— YOUR INSTRUCTIONS —
Drop the pictures, then extract the listing word for word.

——————

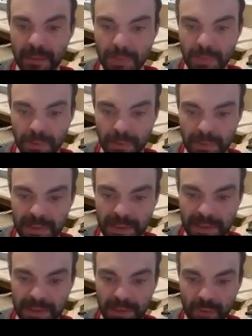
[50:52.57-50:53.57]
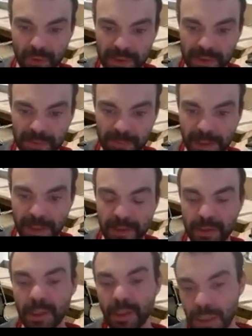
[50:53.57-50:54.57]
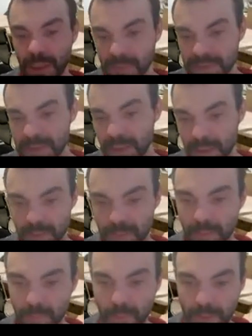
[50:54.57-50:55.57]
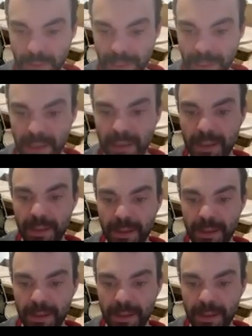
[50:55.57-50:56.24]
because as I've just explained, you would start with block A,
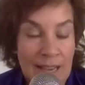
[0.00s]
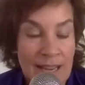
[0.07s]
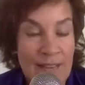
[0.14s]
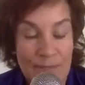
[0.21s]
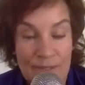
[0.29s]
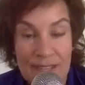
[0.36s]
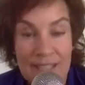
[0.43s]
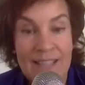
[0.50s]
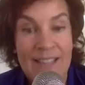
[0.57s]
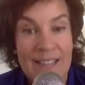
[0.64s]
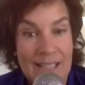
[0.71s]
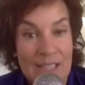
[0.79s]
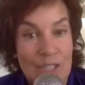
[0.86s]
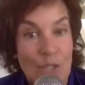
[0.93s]
feel
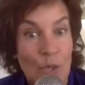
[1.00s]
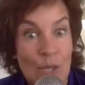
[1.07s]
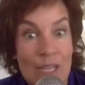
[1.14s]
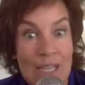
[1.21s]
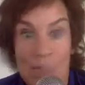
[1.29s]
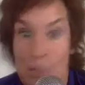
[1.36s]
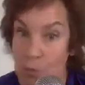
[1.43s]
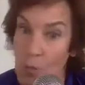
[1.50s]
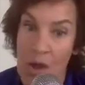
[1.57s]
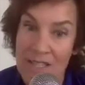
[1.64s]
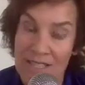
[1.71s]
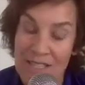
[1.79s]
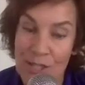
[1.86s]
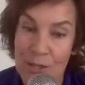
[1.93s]
as good as you
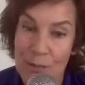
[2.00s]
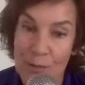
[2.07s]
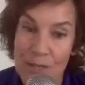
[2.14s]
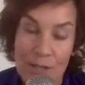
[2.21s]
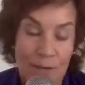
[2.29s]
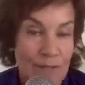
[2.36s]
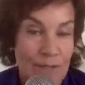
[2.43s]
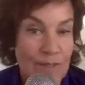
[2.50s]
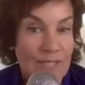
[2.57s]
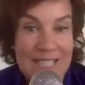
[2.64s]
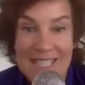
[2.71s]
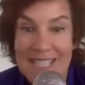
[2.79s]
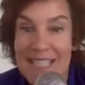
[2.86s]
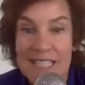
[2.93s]
want to when you're
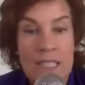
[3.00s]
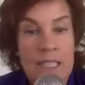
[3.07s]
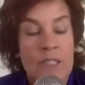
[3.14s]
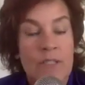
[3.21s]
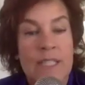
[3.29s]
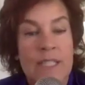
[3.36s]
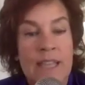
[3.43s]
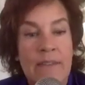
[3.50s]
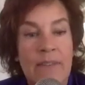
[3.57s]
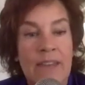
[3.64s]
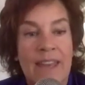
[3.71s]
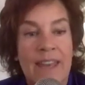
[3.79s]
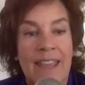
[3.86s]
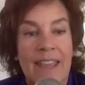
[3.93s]
50, 60, or
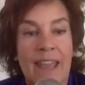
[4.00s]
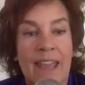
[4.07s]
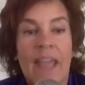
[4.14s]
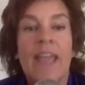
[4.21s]
70,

——————

— ANSWER SECTION —
[50:52.57-50:53.57]
[50:53.57-50:54.57]
[50:54.57-50:55.57]
[50:55.57-50:56.24]
because as I've just explained, you would start with block A,
[0.00s]
[0.07s]
[0.14s]
[0.21s]
[0.29s]
[0.36s]
[0.43s]
[0.50s]
[0.57s]
[0.64s]
[0.71s]
[0.79s]
[0.86s]
[0.93s]
feel
[1.00s]
[1.07s]
[1.14s]
[1.21s]
[1.29s]
[1.36s]
[1.43s]
[1.50s]
[1.57s]
[1.64s]
[1.71s]
[1.79s]
[1.86s]
[1.93s]
as good as you
[2.00s]
[2.07s]
[2.14s]
[2.21s]
[2.29s]
[2.36s]
[2.43s]
[2.50s]
[2.57s]
[2.64s]
[2.71s]
[2.79s]
[2.86s]
[2.93s]
want to when you're
[3.00s]
[3.07s]
[3.14s]
[3.21s]
[3.29s]
[3.36s]
[3.43s]
[3.50s]
[3.57s]
[3.64s]
[3.71s]
[3.79s]
[3.86s]
[3.93s]
50, 60, or
[4.00s]
[4.07s]
[4.14s]
[4.21s]
70,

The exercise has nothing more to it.